● RECORDS SHOWN:
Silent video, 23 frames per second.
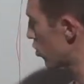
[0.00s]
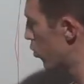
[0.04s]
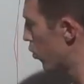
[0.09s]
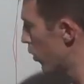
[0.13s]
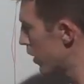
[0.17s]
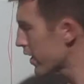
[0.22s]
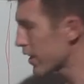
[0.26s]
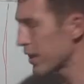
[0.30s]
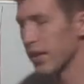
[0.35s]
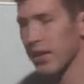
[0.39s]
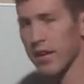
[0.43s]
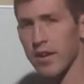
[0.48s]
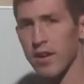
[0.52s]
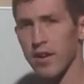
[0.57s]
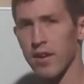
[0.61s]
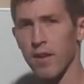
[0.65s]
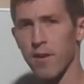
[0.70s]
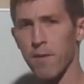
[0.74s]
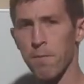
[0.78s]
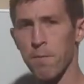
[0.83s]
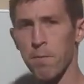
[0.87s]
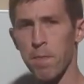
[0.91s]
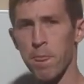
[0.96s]
quickly
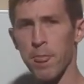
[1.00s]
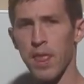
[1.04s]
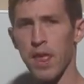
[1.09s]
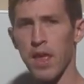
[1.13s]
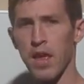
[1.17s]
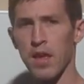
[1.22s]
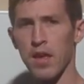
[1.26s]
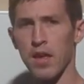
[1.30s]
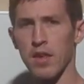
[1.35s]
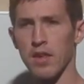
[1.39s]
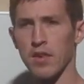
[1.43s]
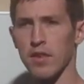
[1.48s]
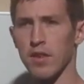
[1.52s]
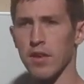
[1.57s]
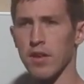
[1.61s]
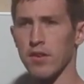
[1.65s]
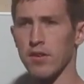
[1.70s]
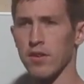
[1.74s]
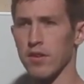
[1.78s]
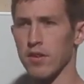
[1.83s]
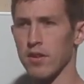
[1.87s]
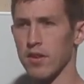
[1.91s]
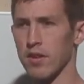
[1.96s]
that
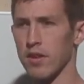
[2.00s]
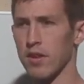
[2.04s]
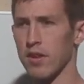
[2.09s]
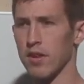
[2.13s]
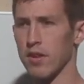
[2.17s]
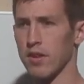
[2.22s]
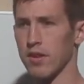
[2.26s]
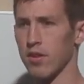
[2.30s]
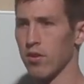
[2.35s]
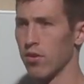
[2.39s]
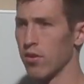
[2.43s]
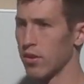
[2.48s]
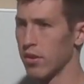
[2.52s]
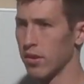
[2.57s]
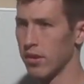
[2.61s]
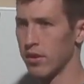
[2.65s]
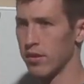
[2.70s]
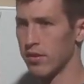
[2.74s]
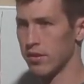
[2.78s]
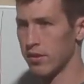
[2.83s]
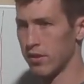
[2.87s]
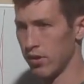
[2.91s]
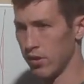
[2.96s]
you know
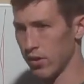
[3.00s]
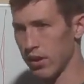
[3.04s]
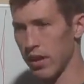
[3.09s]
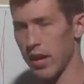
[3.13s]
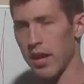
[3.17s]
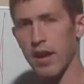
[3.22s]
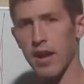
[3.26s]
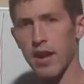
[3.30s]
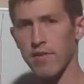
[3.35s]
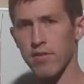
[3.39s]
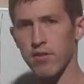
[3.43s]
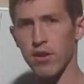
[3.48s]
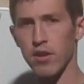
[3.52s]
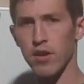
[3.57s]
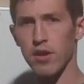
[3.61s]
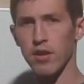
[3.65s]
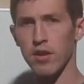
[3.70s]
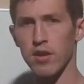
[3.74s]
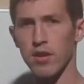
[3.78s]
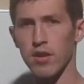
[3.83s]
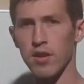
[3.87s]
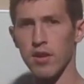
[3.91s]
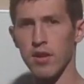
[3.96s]
you kind of have
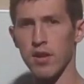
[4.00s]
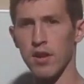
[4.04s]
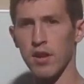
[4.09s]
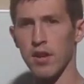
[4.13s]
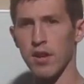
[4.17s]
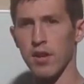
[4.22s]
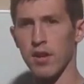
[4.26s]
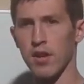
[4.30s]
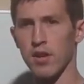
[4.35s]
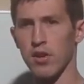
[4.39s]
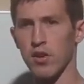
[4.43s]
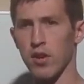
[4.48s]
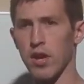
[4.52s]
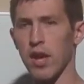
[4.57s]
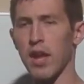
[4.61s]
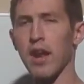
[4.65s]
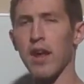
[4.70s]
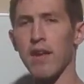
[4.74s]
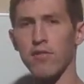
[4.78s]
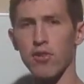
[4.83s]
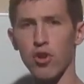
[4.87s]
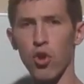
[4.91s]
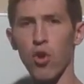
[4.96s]

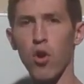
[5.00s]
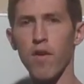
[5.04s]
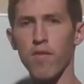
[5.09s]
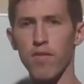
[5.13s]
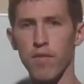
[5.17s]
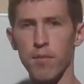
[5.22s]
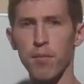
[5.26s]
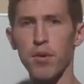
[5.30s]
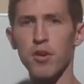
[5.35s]
to go off of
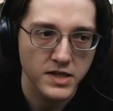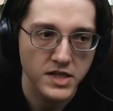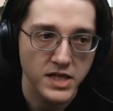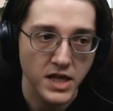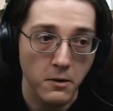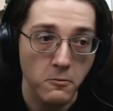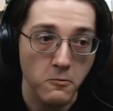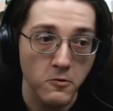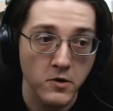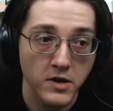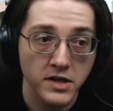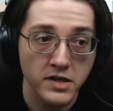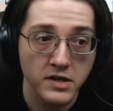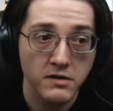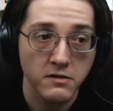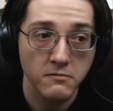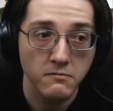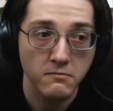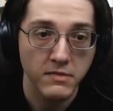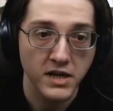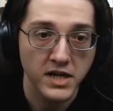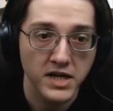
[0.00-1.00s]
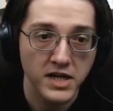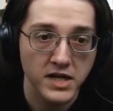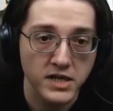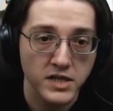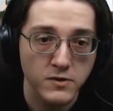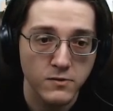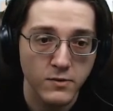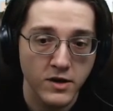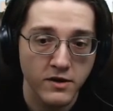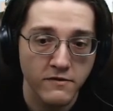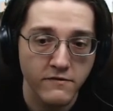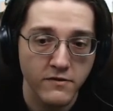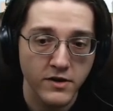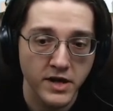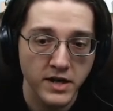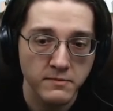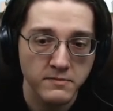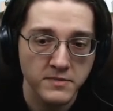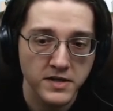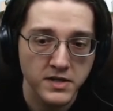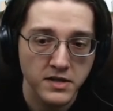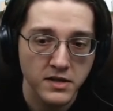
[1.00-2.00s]
Someone making square
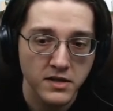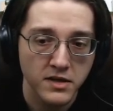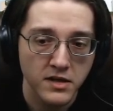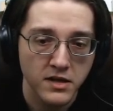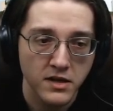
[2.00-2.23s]
frames.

● REQUIRED ACTION: All of the data should be returned word for word, with each picture left out.

● RESPONSE:
Silent video, 23 frames per second.
[0.00s]
[0.04s]
[0.09s]
[0.13s]
[0.17s]
[0.22s]
[0.26s]
[0.30s]
[0.35s]
[0.39s]
[0.43s]
[0.48s]
[0.52s]
[0.57s]
[0.61s]
[0.65s]
[0.70s]
[0.74s]
[0.78s]
[0.83s]
[0.87s]
[0.91s]
[0.96s]
quickly
[1.00s]
[1.04s]
[1.09s]
[1.13s]
[1.17s]
[1.22s]
[1.26s]
[1.30s]
[1.35s]
[1.39s]
[1.43s]
[1.48s]
[1.52s]
[1.57s]
[1.61s]
[1.65s]
[1.70s]
[1.74s]
[1.78s]
[1.83s]
[1.87s]
[1.91s]
[1.96s]
that
[2.00s]
[2.04s]
[2.09s]
[2.13s]
[2.17s]
[2.22s]
[2.26s]
[2.30s]
[2.35s]
[2.39s]
[2.43s]
[2.48s]
[2.52s]
[2.57s]
[2.61s]
[2.65s]
[2.70s]
[2.74s]
[2.78s]
[2.83s]
[2.87s]
[2.91s]
[2.96s]
you know
[3.00s]
[3.04s]
[3.09s]
[3.13s]
[3.17s]
[3.22s]
[3.26s]
[3.30s]
[3.35s]
[3.39s]
[3.43s]
[3.48s]
[3.52s]
[3.57s]
[3.61s]
[3.65s]
[3.70s]
[3.74s]
[3.78s]
[3.83s]
[3.87s]
[3.91s]
[3.96s]
you kind of have
[4.00s]
[4.04s]
[4.09s]
[4.13s]
[4.17s]
[4.22s]
[4.26s]
[4.30s]
[4.35s]
[4.39s]
[4.43s]
[4.48s]
[4.52s]
[4.57s]
[4.61s]
[4.65s]
[4.70s]
[4.74s]
[4.78s]
[4.83s]
[4.87s]
[4.91s]
[4.96s]

[5.00s]
[5.04s]
[5.09s]
[5.13s]
[5.17s]
[5.22s]
[5.26s]
[5.30s]
[5.35s]
to go off of
[0.00-1.00s]
[1.00-2.00s]
Someone making square
[2.00-2.23s]
frames.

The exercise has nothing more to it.